Top businesses, especially in the manufacturing and oil and gas sectors, are finding it difficult repaying dollar loans they took from banks when naira was stable, The Nation has learnt.
The naira has come under intense pressure in recent months, hitting N570 to a dollar at the parallel market before its gradual recovery with oil prices rising above $83 per barrel.
The borrowers are contending with a naira-dollar exchange rate mismatch between the time the dollar loans were taken and presently.
One of the key players in the oil and gas sector, Kola Adesina, said his company, Sahara Power Group, took dollar loans at a period when the naira was stronger, but faced a major crisis in a repayment following naira’s fall against the dollar.
He said that banks are also reviewing loan pricing for risks and dealing with currency mismatch problems faced by many of their customers that borrowed in foreign currency.
Adesina spoke at the FBNQuest webinar held at the weekend with the theme ‘Mobilising Onshore and Offshore Capital for Strategic Infrastructure Projects in Nigeria.”
He added: “Access to capital is challenging and difficult. Banks are reviewing pricing for risks and loans. We have secured cheap capital but suffered currency mismatch because of the loans we took in dollars. Revenue has not increased in line with exchange rate changes. ”
The Managing Director of Sahara Power Group said the company is, however, exploring traditional and non-traditional approaches in resolving the dollar loan challenge.
“We are resilient. We did not expect the current naira volatility at the point of borrowing but we are sitting down and resolving it with the banks,” Adesina added.
A director at African Development Bank, Martin Orji, said Development Finance Institutions (DFIs) should work together to deploy cheap capital to Africa to support their continent’s businesses.
He said there are legal frameworks that allow DFIs to collaborate and pull capital together to support businesses in the continent.
Despite the challenges, the naira last week strengthened against the dollar on the unofficial market, appreciating to N560 from N563.5 at the previous week’s close.
This followed rising crude oil prices and reduced demand for the greenback.
Trading Desk Manager, AZA, global forex dealer, Murega Mungai, projects that given buoyant oil prices and the easing of dollar demand, the naira could hold steady in the coming week.

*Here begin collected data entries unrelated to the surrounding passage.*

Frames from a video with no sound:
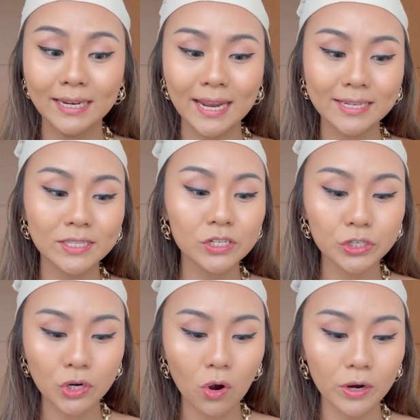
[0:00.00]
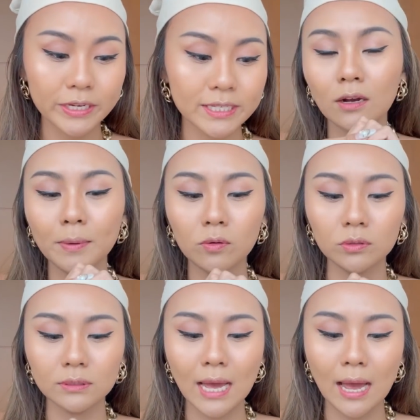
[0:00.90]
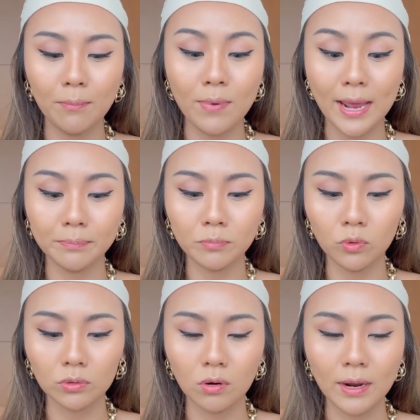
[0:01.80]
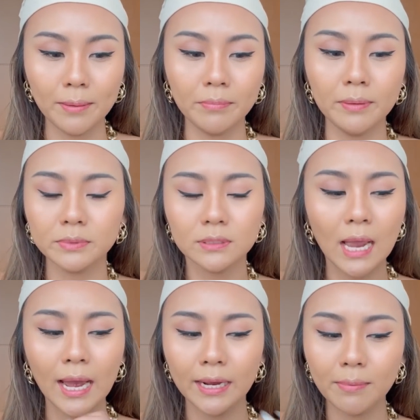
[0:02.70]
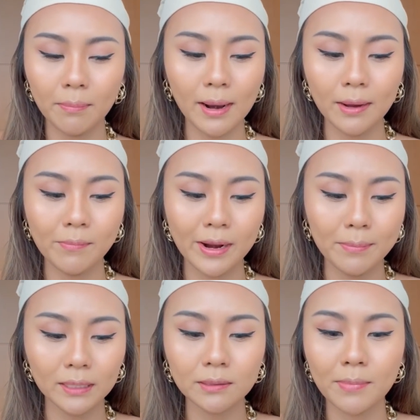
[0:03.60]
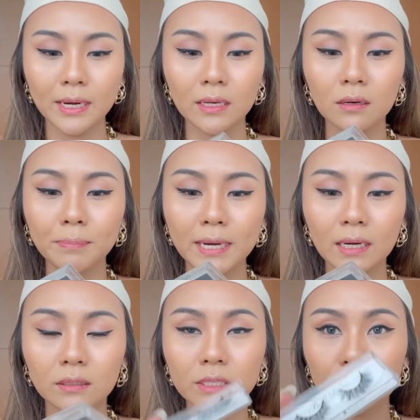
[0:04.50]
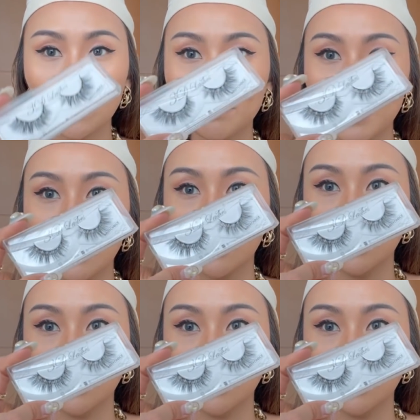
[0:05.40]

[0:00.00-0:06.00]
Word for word: n a s y Choice ก็เป็นขนตาแบรนด์โปรดของแอม แอมใช้แบบหลายแบรนด์มากแต่แบรนด์นี้ก็เป็นอันนึงที่ชอบมาก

However, the local currency has lost over 28 per cent of its value this year due to dollar scarcity and a decline in crude oil earnings.
Global Chief Economist at Renaissance Capital, an investment bank focusing on emerging and frontier markets, Charlie Robertson noted that the Nigerian economy has been going through a rough patch since 2014 when the price of oil crashed.
He explained that a persistently high inflation rate means a persistently weak currency.
According to him, using the Real Effective Exchange Rate methodology, an approach used to determine the value of a currency vis-à-vis a basket of other currencies based on the relative trade balance, the naira is overvalued “by a good 20 to 30 percent”.
“If the central bank can get inflation to three percent and sticks there, then in 10 years the naira could be N400/N450 per dollar. So it’s all about inflation and the central bank’s success in fighting it,” he added.
The Managing Director, Afrinvest West Africa Plc, Ike Chioke, believes the incorporation of a long-term diversified strategy in fiscal policy is required to cushion shocks in various segments of the economy.
For him, the persistent pressure on the naira could have been minimised if a counter fiscal policy had been developed, as the CBN cannot continue to defend the naira with foreign reserves.
“To reduce this pressure, an inward-looking policy (tax incentives, infrastructure development, and production subsidy) should be emphasised to reduce the dependence on imported goods,” he said.